◆ **Work instruction**
Return each record verbatim, images excluded.

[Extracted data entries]
-=-=-=-=-

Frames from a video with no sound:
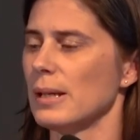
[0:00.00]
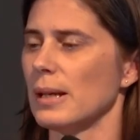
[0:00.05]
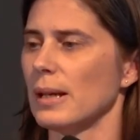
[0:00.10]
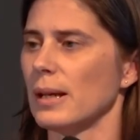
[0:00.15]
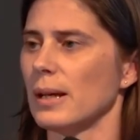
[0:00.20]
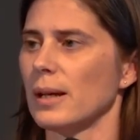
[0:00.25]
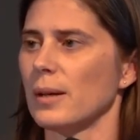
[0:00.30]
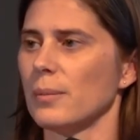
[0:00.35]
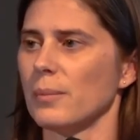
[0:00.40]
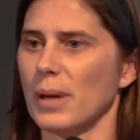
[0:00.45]

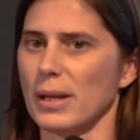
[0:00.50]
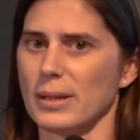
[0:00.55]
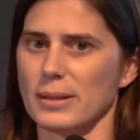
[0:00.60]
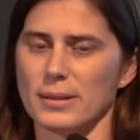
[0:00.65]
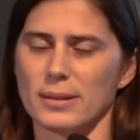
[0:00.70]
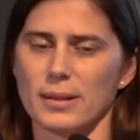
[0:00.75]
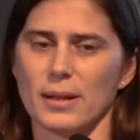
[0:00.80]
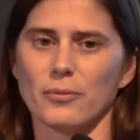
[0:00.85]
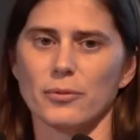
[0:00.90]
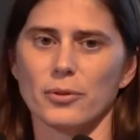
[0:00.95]
um, at
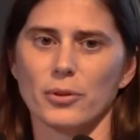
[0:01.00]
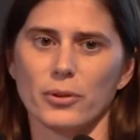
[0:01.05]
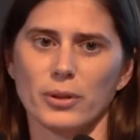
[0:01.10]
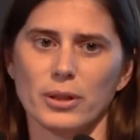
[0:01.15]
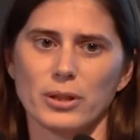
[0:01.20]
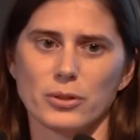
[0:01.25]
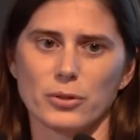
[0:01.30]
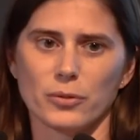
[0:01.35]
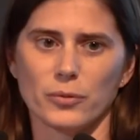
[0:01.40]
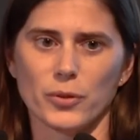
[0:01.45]
several
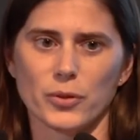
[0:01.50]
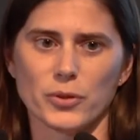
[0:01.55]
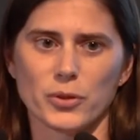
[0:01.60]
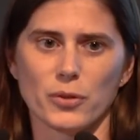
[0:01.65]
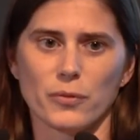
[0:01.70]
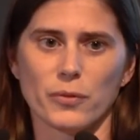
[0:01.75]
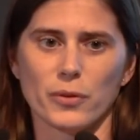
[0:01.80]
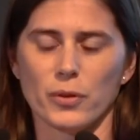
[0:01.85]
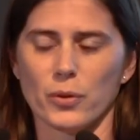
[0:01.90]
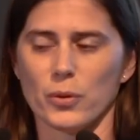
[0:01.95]
intervals
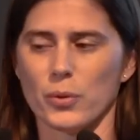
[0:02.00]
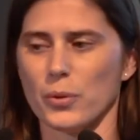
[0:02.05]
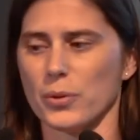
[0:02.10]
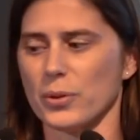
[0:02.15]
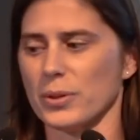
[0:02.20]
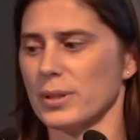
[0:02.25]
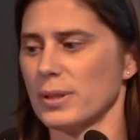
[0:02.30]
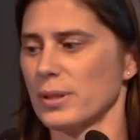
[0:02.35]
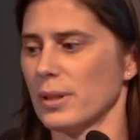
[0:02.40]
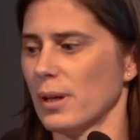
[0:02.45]
over the
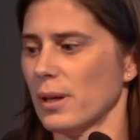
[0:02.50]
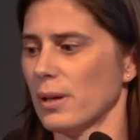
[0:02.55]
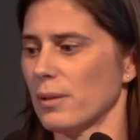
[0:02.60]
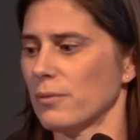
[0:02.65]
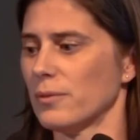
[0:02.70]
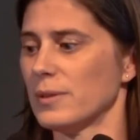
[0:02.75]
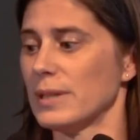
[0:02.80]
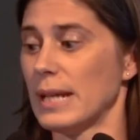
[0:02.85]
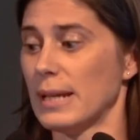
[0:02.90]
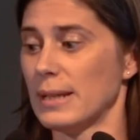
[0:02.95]
course
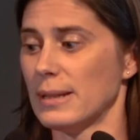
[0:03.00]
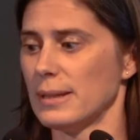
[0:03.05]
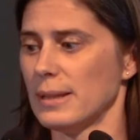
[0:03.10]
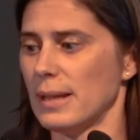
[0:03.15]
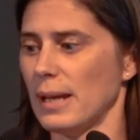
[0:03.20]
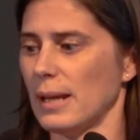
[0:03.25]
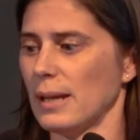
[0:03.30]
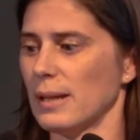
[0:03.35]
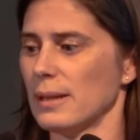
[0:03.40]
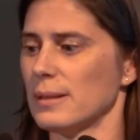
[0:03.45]
of ten
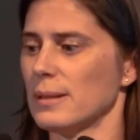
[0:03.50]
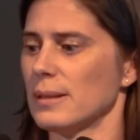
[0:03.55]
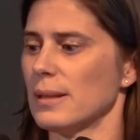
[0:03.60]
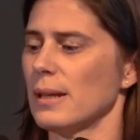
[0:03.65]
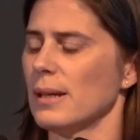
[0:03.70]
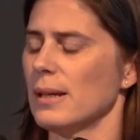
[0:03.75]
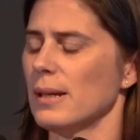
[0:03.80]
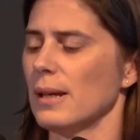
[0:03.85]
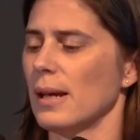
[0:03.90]
days.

-=-=-=-=-

◆ **Response to the exercise**
Frames from a video with no sound:
[0:00.00]
[0:00.05]
[0:00.10]
[0:00.15]
[0:00.20]
[0:00.25]
[0:00.30]
[0:00.35]
[0:00.40]
[0:00.45]

[0:00.50]
[0:00.55]
[0:00.60]
[0:00.65]
[0:00.70]
[0:00.75]
[0:00.80]
[0:00.85]
[0:00.90]
[0:00.95]
um, at
[0:01.00]
[0:01.05]
[0:01.10]
[0:01.15]
[0:01.20]
[0:01.25]
[0:01.30]
[0:01.35]
[0:01.40]
[0:01.45]
several
[0:01.50]
[0:01.55]
[0:01.60]
[0:01.65]
[0:01.70]
[0:01.75]
[0:01.80]
[0:01.85]
[0:01.90]
[0:01.95]
intervals
[0:02.00]
[0:02.05]
[0:02.10]
[0:02.15]
[0:02.20]
[0:02.25]
[0:02.30]
[0:02.35]
[0:02.40]
[0:02.45]
over the
[0:02.50]
[0:02.55]
[0:02.60]
[0:02.65]
[0:02.70]
[0:02.75]
[0:02.80]
[0:02.85]
[0:02.90]
[0:02.95]
course
[0:03.00]
[0:03.05]
[0:03.10]
[0:03.15]
[0:03.20]
[0:03.25]
[0:03.30]
[0:03.35]
[0:03.40]
[0:03.45]
of ten
[0:03.50]
[0:03.55]
[0:03.60]
[0:03.65]
[0:03.70]
[0:03.75]
[0:03.80]
[0:03.85]
[0:03.90]
days.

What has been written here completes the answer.